Re: .deb format: let's use 0.939, zstd, drop bzip2
On Wed, 2019-05-08 at 19:38:26 +0200, Adam Borowski wrote:
> First, the 0.939 format, as described in "man deb-old". While still being
> accepted by dpkg, it had been superseded before even the very first stable
> release. Why? It has at least two upsides over 2.0:
I'll try to detangle the discussion and address this first. Some of
what I'm going to write has already been writen in the thread, but
I'm just going to condense and give it some additional context and
lay down the direction I'd like to go with.
To recap, format 0.93x has multiple problems:
- Cannot be handled with stock tools.
- Not easily extensible.
- Bad data alignment.
- Bad commpression support.
- Bad tool coverage (see below).
I don't think it's correct that most tools support that format, from the
list of programs that I've tracked that handle .deb directly, I'd even
say almost none do <https://wiki.debian.org/Teams/Dpkg/DebSupport>. This
list does not include many projects/programs not within Debian handling
.deb archives directly.
The size limit is indeed a problem, and was already known and tracked
in deb(5) and <https://wiki.debian.org/Teams/Dpkg/TimeTravelFixes>, see
the “.deb size limit” item there, and then later discussed in
while I think the workarounds I listed there are probably still valid
in most cases, if this is affecting people then prioritizing fixing it
now would be good.
The crazy idea I came up with at the time was to use a dual-format PAX+ar
container (that would embed the ar(5) header in the first PAX name entry).

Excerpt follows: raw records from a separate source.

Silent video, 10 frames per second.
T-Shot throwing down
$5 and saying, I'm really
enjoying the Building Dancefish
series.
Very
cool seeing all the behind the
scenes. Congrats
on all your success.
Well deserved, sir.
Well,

This would make old tools at least detect this is a .deb package, with a
higher major version.
But I guess I was never sold on it either, and thinking about it, the
tradeoff does not really look very good. file(1) does not even recognize
it out-of-the-box as a .deb anyway, and we'd just get a nicer error
message from some of the tools handling .debs, but all of them need to
be updated anyway to support any new format. It also destroys some of the
nice properties of the 2.x format, namely:
- Not requiring special tools to build/extract.

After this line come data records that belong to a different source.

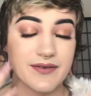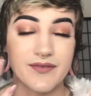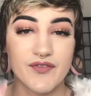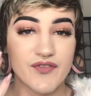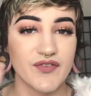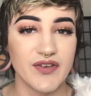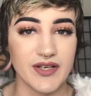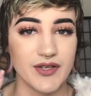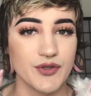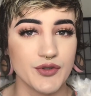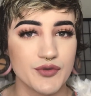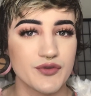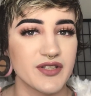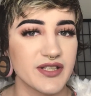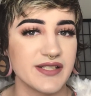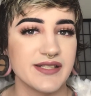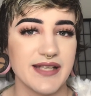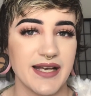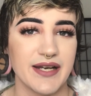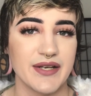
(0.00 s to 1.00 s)
feels
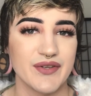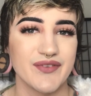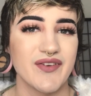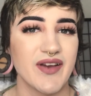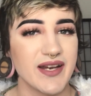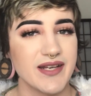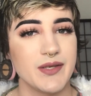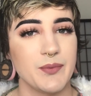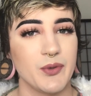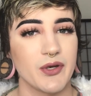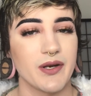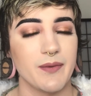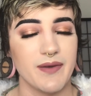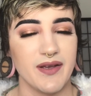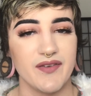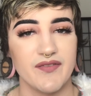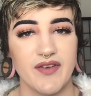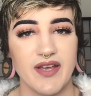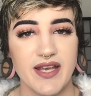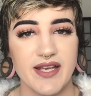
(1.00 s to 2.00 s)
really satisfying to put on
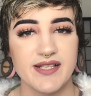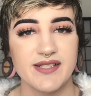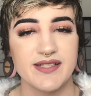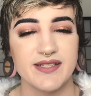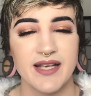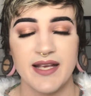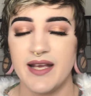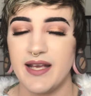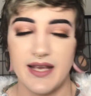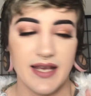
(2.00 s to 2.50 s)
my face.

- Using a non-widespread format (PAX).
Getting rid of ar(5) also would make the format more portable, as the
ar(5) format does change depending on the Unix system! Even besides the
main common format and its BSD and GNU variants, there are other
wildly different layouts. It would also mean we do not need binutils
to analyze them when there is no dpkg-deb around.
For the same reason using PAX would probably be a bad idea, as it's a
format that has unfortunately not really caught up, and takes more
space due to the additional headers, and we do not really need xattr
in the contains. I went for that for its unlimited length metadata, but
since dpkg 1.18.24 that should not be an issue as I implemented GNU
large file metadata support which means we have pretty much "unlimited"

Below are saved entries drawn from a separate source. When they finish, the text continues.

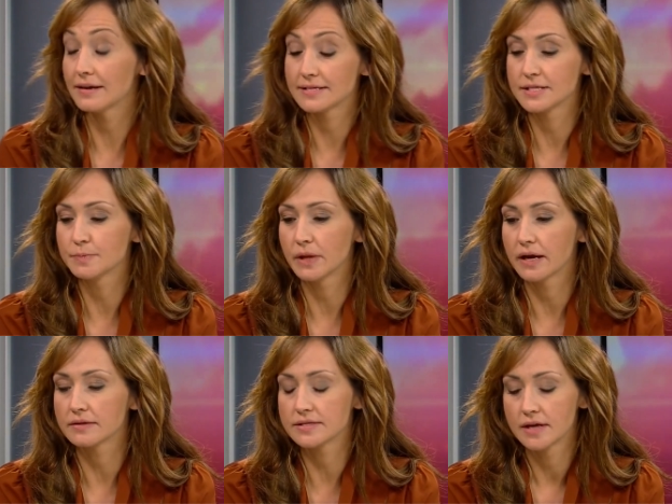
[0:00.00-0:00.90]
license
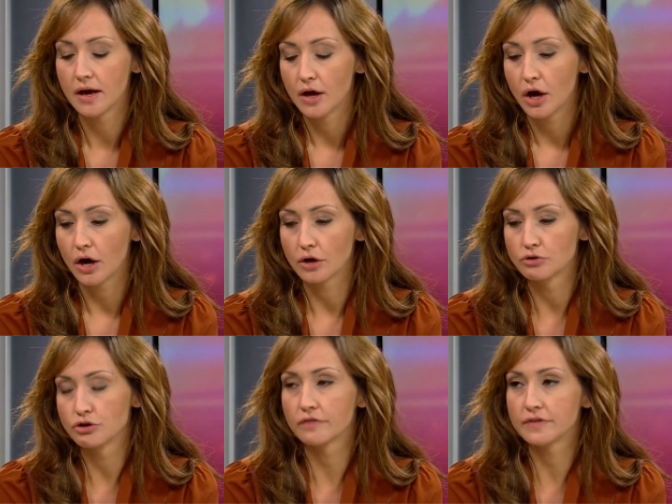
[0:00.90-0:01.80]
plates
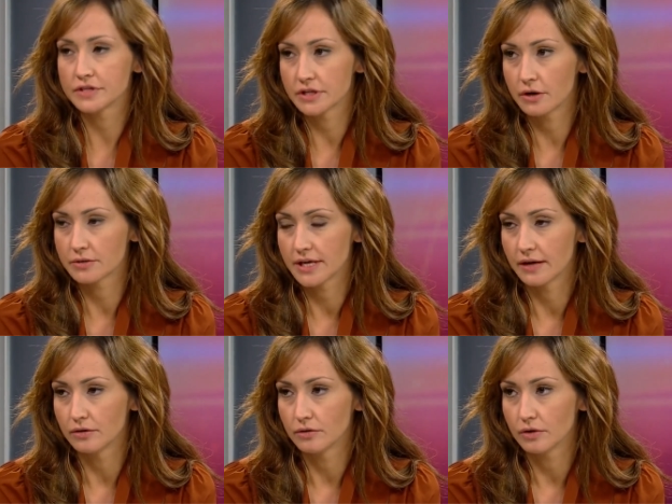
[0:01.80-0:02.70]
uh, drove into the
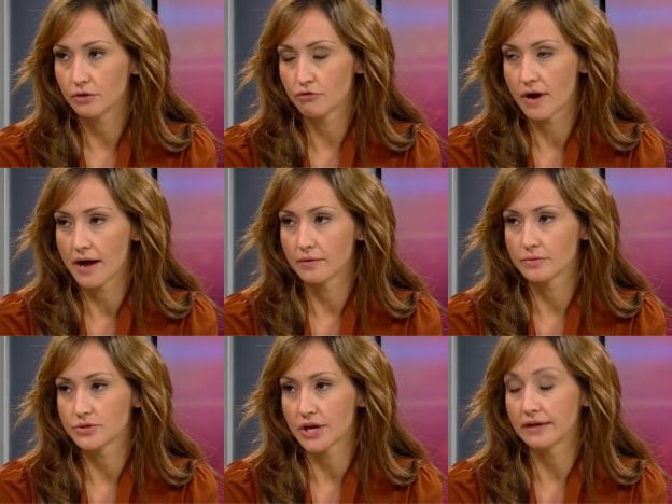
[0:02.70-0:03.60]
hotel
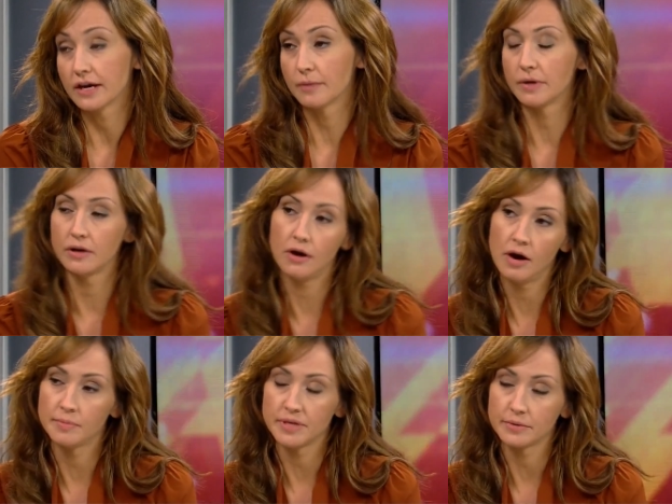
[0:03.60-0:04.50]
grounds and gunmen
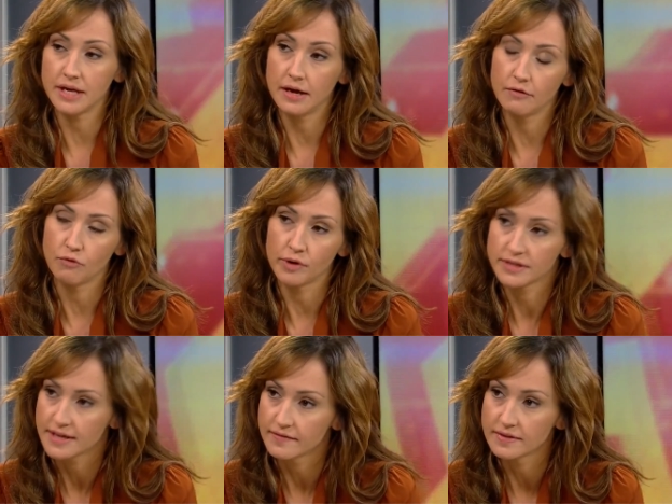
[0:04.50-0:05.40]
hopped out with AK
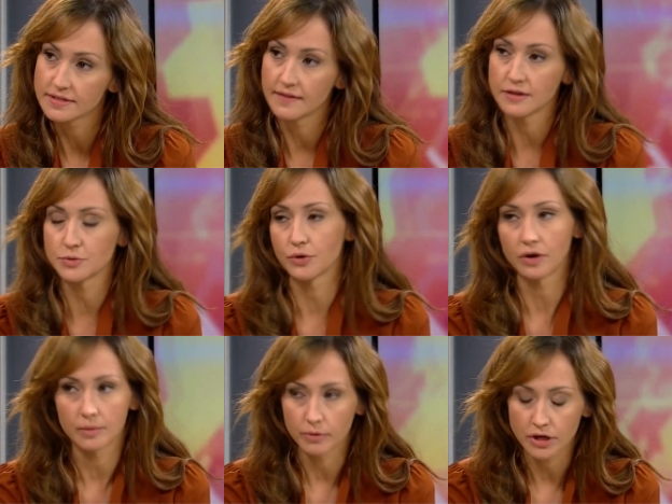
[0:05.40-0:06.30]
47s, and that's when
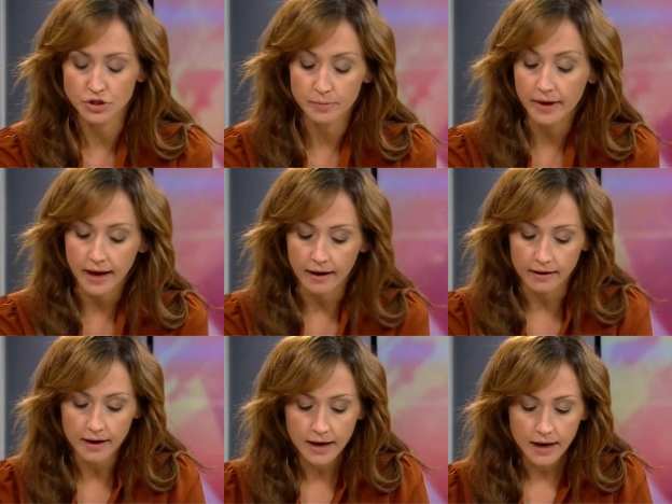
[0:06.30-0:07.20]
their operation
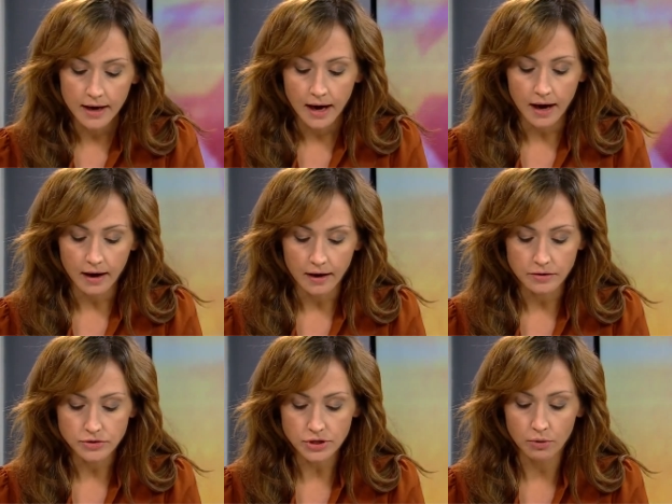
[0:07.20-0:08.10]
began.
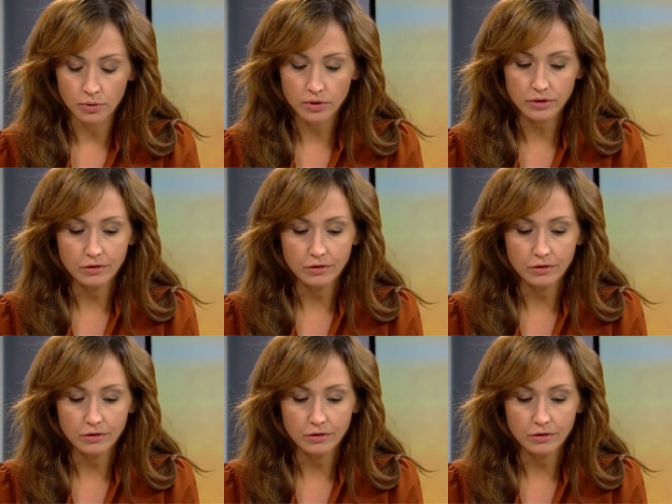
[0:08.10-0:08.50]
Uh, so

length metadata, and I'd say its encoding is more widespread than PAX
(for example star supports it).
So I think Andrej is on the spot, and we should just switch from ar(5)
to tar(5) as the container, but not to PAX, just the GNU extensions we
already support, which would only be used when necessary. And ignore
any crazy idea of embedding an ar header inside the first member, as
that will just complicate matters and be cruft once we have switched.
So given that we'd need to modify any program handling .debs directly
anyway, I'd go for the most straightforward and simple of the options.
I'll propose an actual diff I've got here of deb(5) tomorrow, but
otherwise if there are no great concerns, I'd like to start adding
support for this for dpkg 1.20.x.